Os casos de Tiago Cunha e Miguel Alves, tão sobejamente conhecidos da opinião pública que me escuso aqui de entrar em pormenores, revelam que o PS já não está preocupado com a imagem. Aquilo que a outro partido causaria um justo embaraço ou repulsa, o PS trata como mais um caso entre tantos. Já não causa estranheza ou admiração chegar a um cargo de confiança política sem CV que se veja, auferindo um salário com que muitos podem apenas sonhar ou entrar no governo sendo arguido num caso de prevaricação, tentando passar um atestado de estupidez a todos com os argumentos mais ridículos de que alguém se pode lembrar (“existe um preconceito com Caminha” referiu Miguel Alves). Este é o “novo normal socialista”.

Com a acusação que pesa sobre o anterior primeiro-ministro socialista José Sócrates, o PS tremeu e duvidou de si mesmo, o poder parecia uma miragem depois da bancarrota e com a sua principal figura a braços com a justiça, num processo sem fim à vista. A chegada ao poder de António Costa através do acordo de incidência parlamentar com o BE e PCP e a actual maioria absoluta deram ao PS a ideia de que na verdade podem fazer tudo: distribuir lugares, ignorar a justiça e usar o Estado como se fosse o seu quintal que nunca isso os prejudicará nas urnas. E o pior é que provavelmente tem razão. Estes casos não embaraçam o PS, antes pelo contrário, ajudam a passar a ideia de controlo e poder que intimida quem lhes faça frente. É absolutamente dramático que o cartão do PS seja hoje quase condição obrigatória para qualquer jovem de 21 anos ganhar mais de 3000 euros limpos por mês, algo que deveria estar ao alcance dos melhores dessa idade fosse em empresas privadas ou mesmo no Estado, porém a realidade é que não está. Não existem muitos recém-licenciados a ganhar esses valores porque a carga fiscal asfixiante que temos assim não o permite. O PS habituou-se a esta ideia de ser o livre-trânsito para a ascensão social. Hoje a mobilidade social não está nas escolas, está no largo do Rato.

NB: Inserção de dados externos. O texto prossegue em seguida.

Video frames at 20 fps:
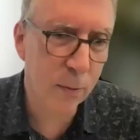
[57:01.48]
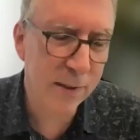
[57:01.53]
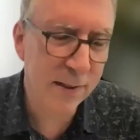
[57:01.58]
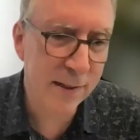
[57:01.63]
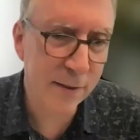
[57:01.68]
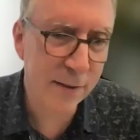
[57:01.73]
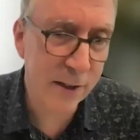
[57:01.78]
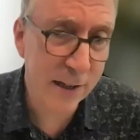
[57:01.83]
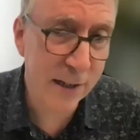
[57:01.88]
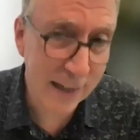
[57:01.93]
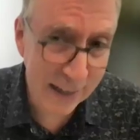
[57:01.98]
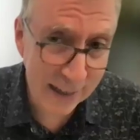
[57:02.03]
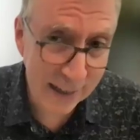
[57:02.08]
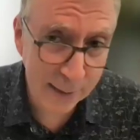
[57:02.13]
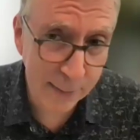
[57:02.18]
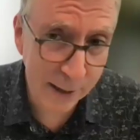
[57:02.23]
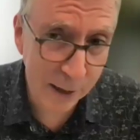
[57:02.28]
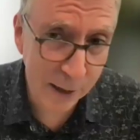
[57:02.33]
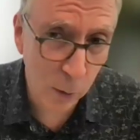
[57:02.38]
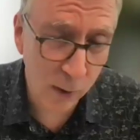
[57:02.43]
receiving an
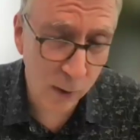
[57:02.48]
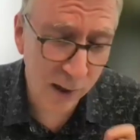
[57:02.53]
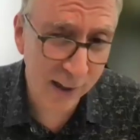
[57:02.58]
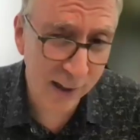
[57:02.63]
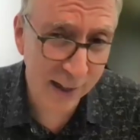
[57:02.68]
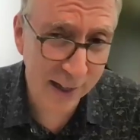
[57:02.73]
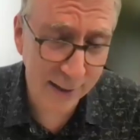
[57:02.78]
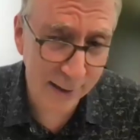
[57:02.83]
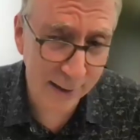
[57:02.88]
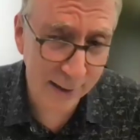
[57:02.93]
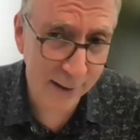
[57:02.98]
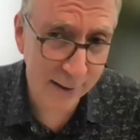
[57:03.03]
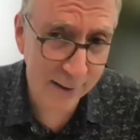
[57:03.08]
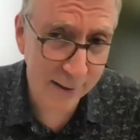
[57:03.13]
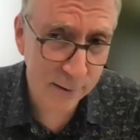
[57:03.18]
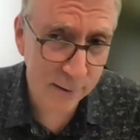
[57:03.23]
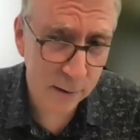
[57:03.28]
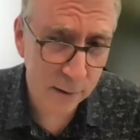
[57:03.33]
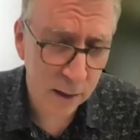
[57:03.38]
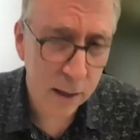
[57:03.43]
email with a link to
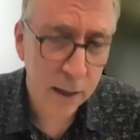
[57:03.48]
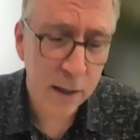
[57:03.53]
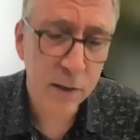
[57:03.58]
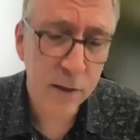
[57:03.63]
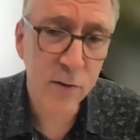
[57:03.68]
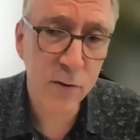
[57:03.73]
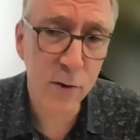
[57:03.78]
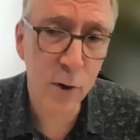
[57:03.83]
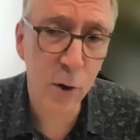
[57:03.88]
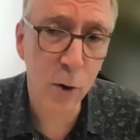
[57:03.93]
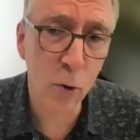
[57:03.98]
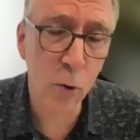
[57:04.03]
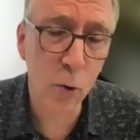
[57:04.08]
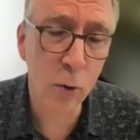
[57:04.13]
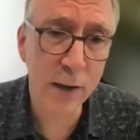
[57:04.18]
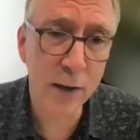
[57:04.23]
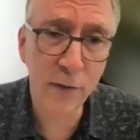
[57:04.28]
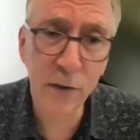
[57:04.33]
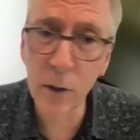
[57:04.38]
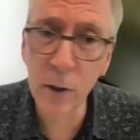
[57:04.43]
this. So
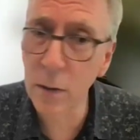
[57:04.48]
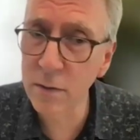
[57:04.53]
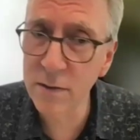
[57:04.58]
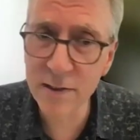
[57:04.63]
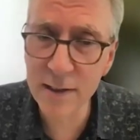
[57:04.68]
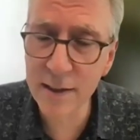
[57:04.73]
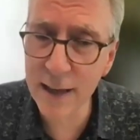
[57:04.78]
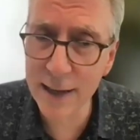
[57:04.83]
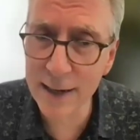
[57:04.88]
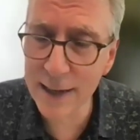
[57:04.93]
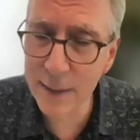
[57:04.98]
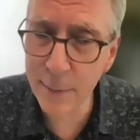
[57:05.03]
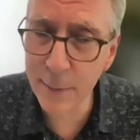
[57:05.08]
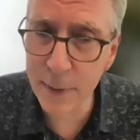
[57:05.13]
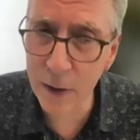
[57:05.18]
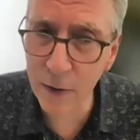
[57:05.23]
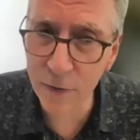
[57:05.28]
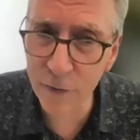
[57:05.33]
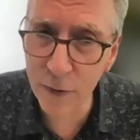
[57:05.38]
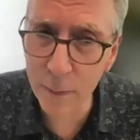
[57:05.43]
if you don't see that
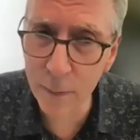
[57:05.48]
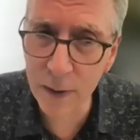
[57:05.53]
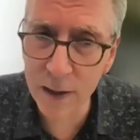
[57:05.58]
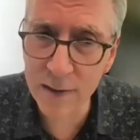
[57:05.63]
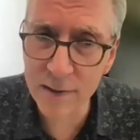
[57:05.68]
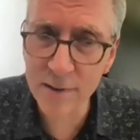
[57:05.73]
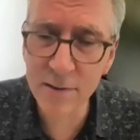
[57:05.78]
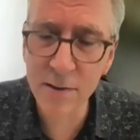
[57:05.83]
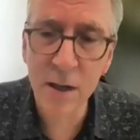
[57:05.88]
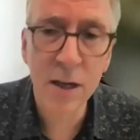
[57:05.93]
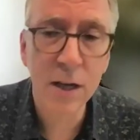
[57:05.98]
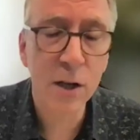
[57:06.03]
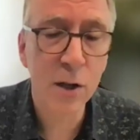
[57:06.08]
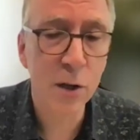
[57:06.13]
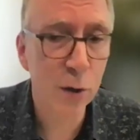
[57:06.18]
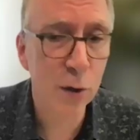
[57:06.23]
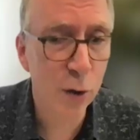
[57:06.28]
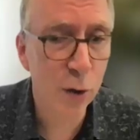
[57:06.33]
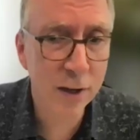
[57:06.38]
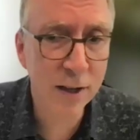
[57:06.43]
email from us,
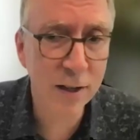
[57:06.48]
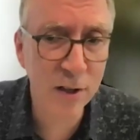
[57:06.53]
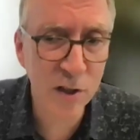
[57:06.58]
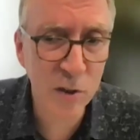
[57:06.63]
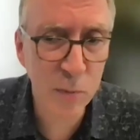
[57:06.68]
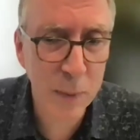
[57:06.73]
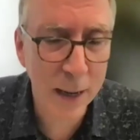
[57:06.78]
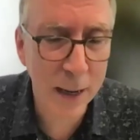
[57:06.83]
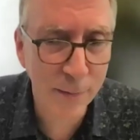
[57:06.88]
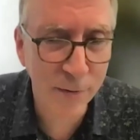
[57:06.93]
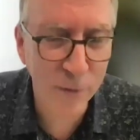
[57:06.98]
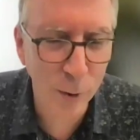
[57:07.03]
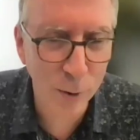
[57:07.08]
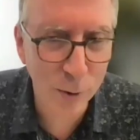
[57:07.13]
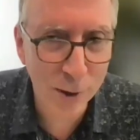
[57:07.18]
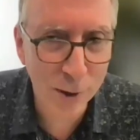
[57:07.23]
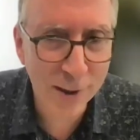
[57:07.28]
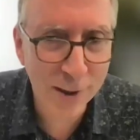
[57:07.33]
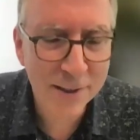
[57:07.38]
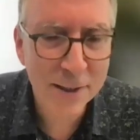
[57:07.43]
look in your spam
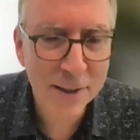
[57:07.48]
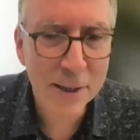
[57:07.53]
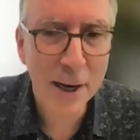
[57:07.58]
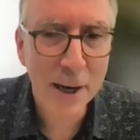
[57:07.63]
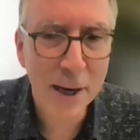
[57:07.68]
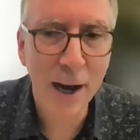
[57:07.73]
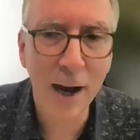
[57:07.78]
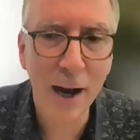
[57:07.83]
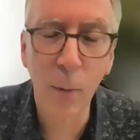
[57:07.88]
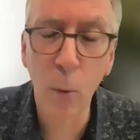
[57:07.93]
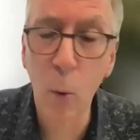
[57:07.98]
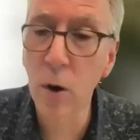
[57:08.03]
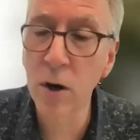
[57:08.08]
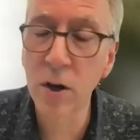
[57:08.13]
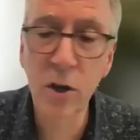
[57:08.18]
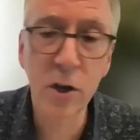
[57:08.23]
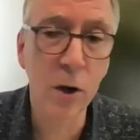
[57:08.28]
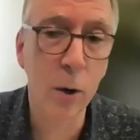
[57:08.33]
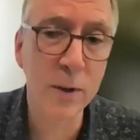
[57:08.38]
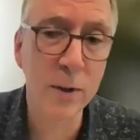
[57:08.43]
folder, uh, or
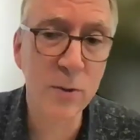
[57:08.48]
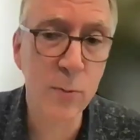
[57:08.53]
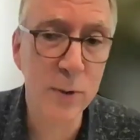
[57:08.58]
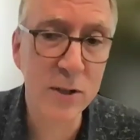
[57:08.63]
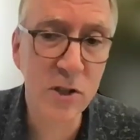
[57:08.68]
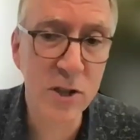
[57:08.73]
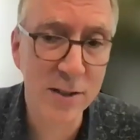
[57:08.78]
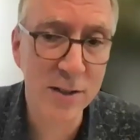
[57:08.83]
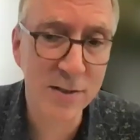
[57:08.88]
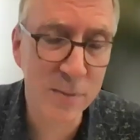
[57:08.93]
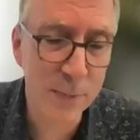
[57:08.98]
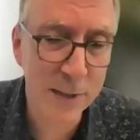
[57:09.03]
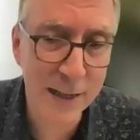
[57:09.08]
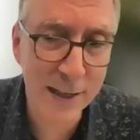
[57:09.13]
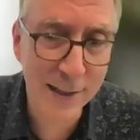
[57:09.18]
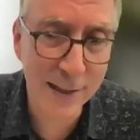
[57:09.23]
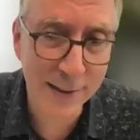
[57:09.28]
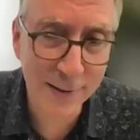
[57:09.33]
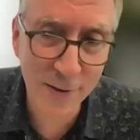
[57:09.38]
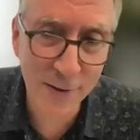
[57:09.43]
you can always reach out to
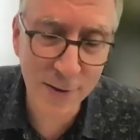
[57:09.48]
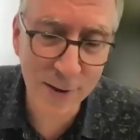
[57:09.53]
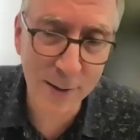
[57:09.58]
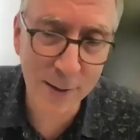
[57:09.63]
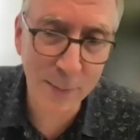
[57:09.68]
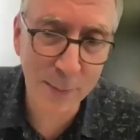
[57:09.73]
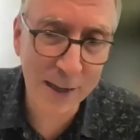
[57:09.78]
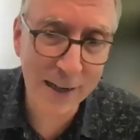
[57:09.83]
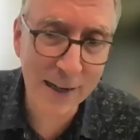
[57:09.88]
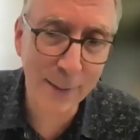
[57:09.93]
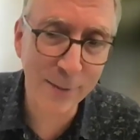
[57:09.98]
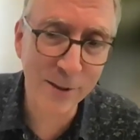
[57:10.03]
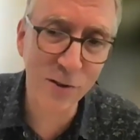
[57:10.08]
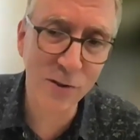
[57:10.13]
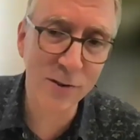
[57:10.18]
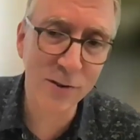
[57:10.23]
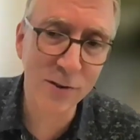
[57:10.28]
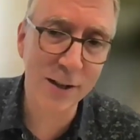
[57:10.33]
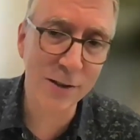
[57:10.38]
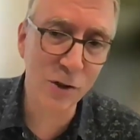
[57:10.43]
me. It's uh, my name
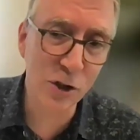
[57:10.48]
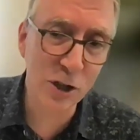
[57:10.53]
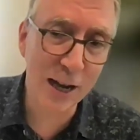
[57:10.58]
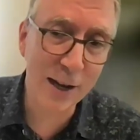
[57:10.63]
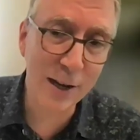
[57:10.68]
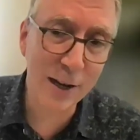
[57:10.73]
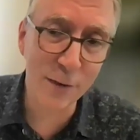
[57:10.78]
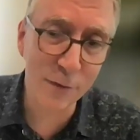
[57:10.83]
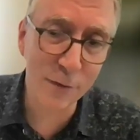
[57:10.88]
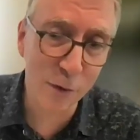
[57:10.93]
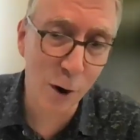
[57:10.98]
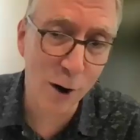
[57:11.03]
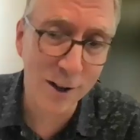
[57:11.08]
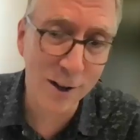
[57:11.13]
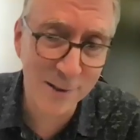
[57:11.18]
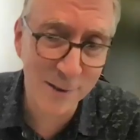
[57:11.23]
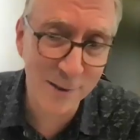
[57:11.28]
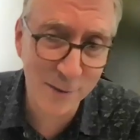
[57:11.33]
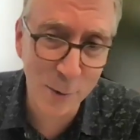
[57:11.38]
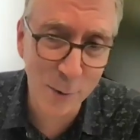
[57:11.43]
is uh, Jay
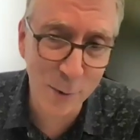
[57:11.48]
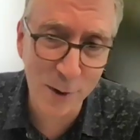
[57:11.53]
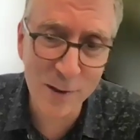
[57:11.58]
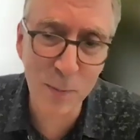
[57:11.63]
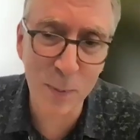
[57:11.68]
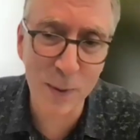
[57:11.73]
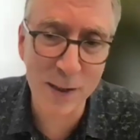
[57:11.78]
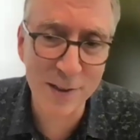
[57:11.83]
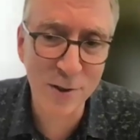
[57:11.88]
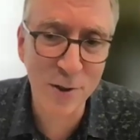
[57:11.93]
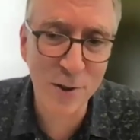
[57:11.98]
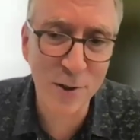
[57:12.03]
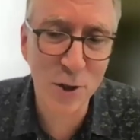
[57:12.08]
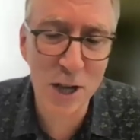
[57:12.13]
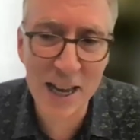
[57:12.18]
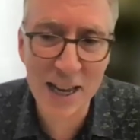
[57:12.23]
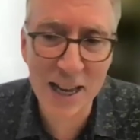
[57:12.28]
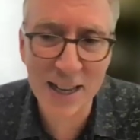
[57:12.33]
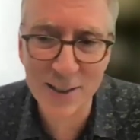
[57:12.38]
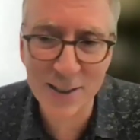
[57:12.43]
Frost, of course, but it's
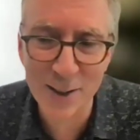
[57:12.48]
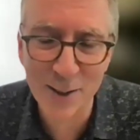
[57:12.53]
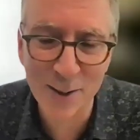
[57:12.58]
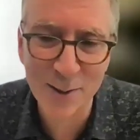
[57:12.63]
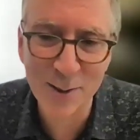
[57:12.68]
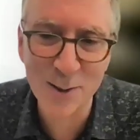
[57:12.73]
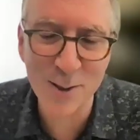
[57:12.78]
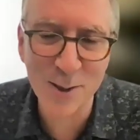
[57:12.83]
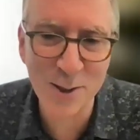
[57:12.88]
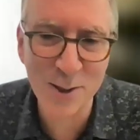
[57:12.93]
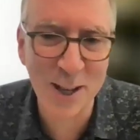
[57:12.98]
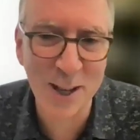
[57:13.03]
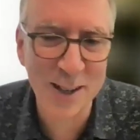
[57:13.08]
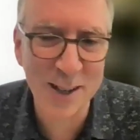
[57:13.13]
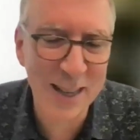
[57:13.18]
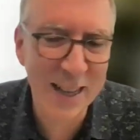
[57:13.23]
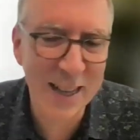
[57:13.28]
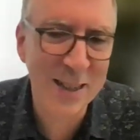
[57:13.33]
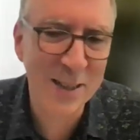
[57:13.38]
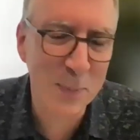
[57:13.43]
Jay at donor search dot
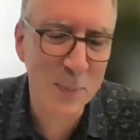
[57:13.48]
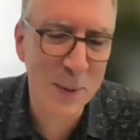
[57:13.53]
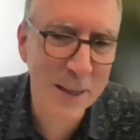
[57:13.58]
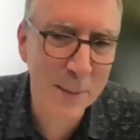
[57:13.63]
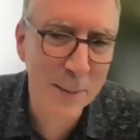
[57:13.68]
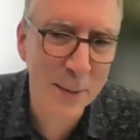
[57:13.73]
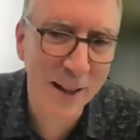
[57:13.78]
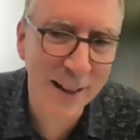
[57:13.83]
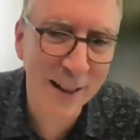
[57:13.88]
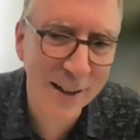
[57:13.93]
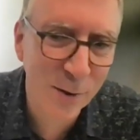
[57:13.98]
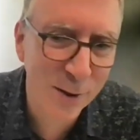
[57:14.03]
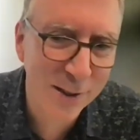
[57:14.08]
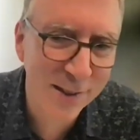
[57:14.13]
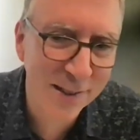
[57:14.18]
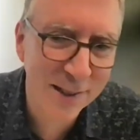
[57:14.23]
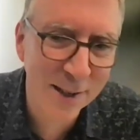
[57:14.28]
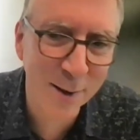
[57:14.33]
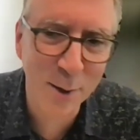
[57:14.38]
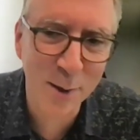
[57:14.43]
net. It's my email
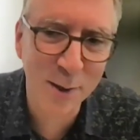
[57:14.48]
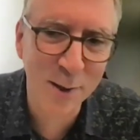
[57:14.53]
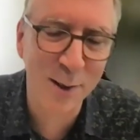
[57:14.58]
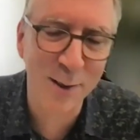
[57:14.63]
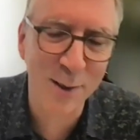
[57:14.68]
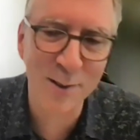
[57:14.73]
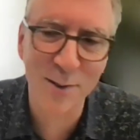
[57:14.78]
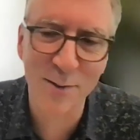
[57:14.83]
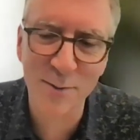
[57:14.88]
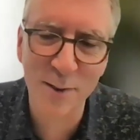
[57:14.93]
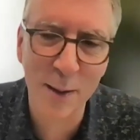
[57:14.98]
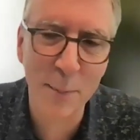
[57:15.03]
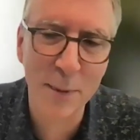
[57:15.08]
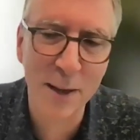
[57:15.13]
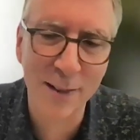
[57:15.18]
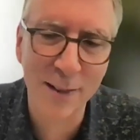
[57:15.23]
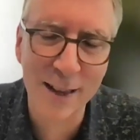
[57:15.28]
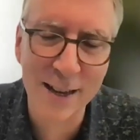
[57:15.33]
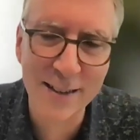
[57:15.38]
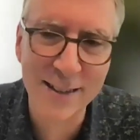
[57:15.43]
address here. You can also find me
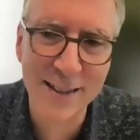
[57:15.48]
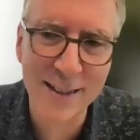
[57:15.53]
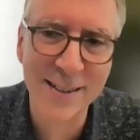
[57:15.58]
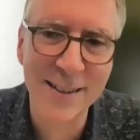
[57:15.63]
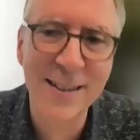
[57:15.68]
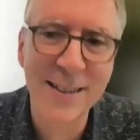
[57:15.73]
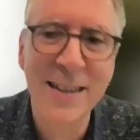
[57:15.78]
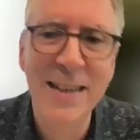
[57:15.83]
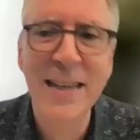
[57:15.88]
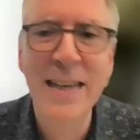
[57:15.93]
on LinkedIn.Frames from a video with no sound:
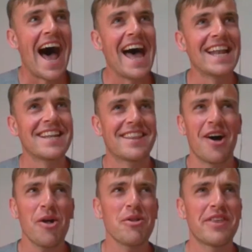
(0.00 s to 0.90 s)
And
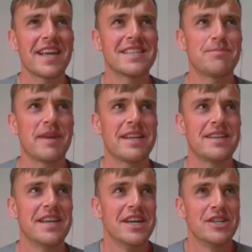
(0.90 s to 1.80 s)
the whole thing has
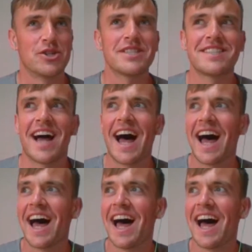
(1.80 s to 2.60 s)
been just, the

O que se espera dos partidos da oposição é que, ao mesmo tempo que denunciam a captura do Estado pelo PS, apresentem as suas propostas para o futuro do país e como nos poderemos livrar desta camisa de forças imposta pela maioria socialista, a próxima revisão constitucional será uma excelente oportunidade para isso.

Aos partidos do espaço não socialista pede-se audácia nas propostas. É urgente acabar com a visão socialista da sociedade, latente na Constituição actual, e perceber de uma vez por todas que os sectores social e privado podem e devem ser encarados como parceiros na prestação de serviços nas áreas da saúde, educação e justiça, entre outras, permitindo desta força um acesso verdadeiramente universal a esses serviços, podendo o prestador ser público ou não, o que interessa é que as pessoas tenham o serviço que precisam a tempo e horas a um preço que o país possa pagar.

Os partidos do espaço não socialista também estão agora, mais do que nunca, obrigados a dar o exemplo no campo da ética e da meritocracia. Não é possível apontar o dedo e fazer o mesmo, os lugares não podem continuar a ser distribuídos pelos mais leais ou por aqueles que levantam menos problemas, independentemente do CV que apresentam. Se o centro-direita quer voltar ao poder tem que fazer diferente. O país está a ver.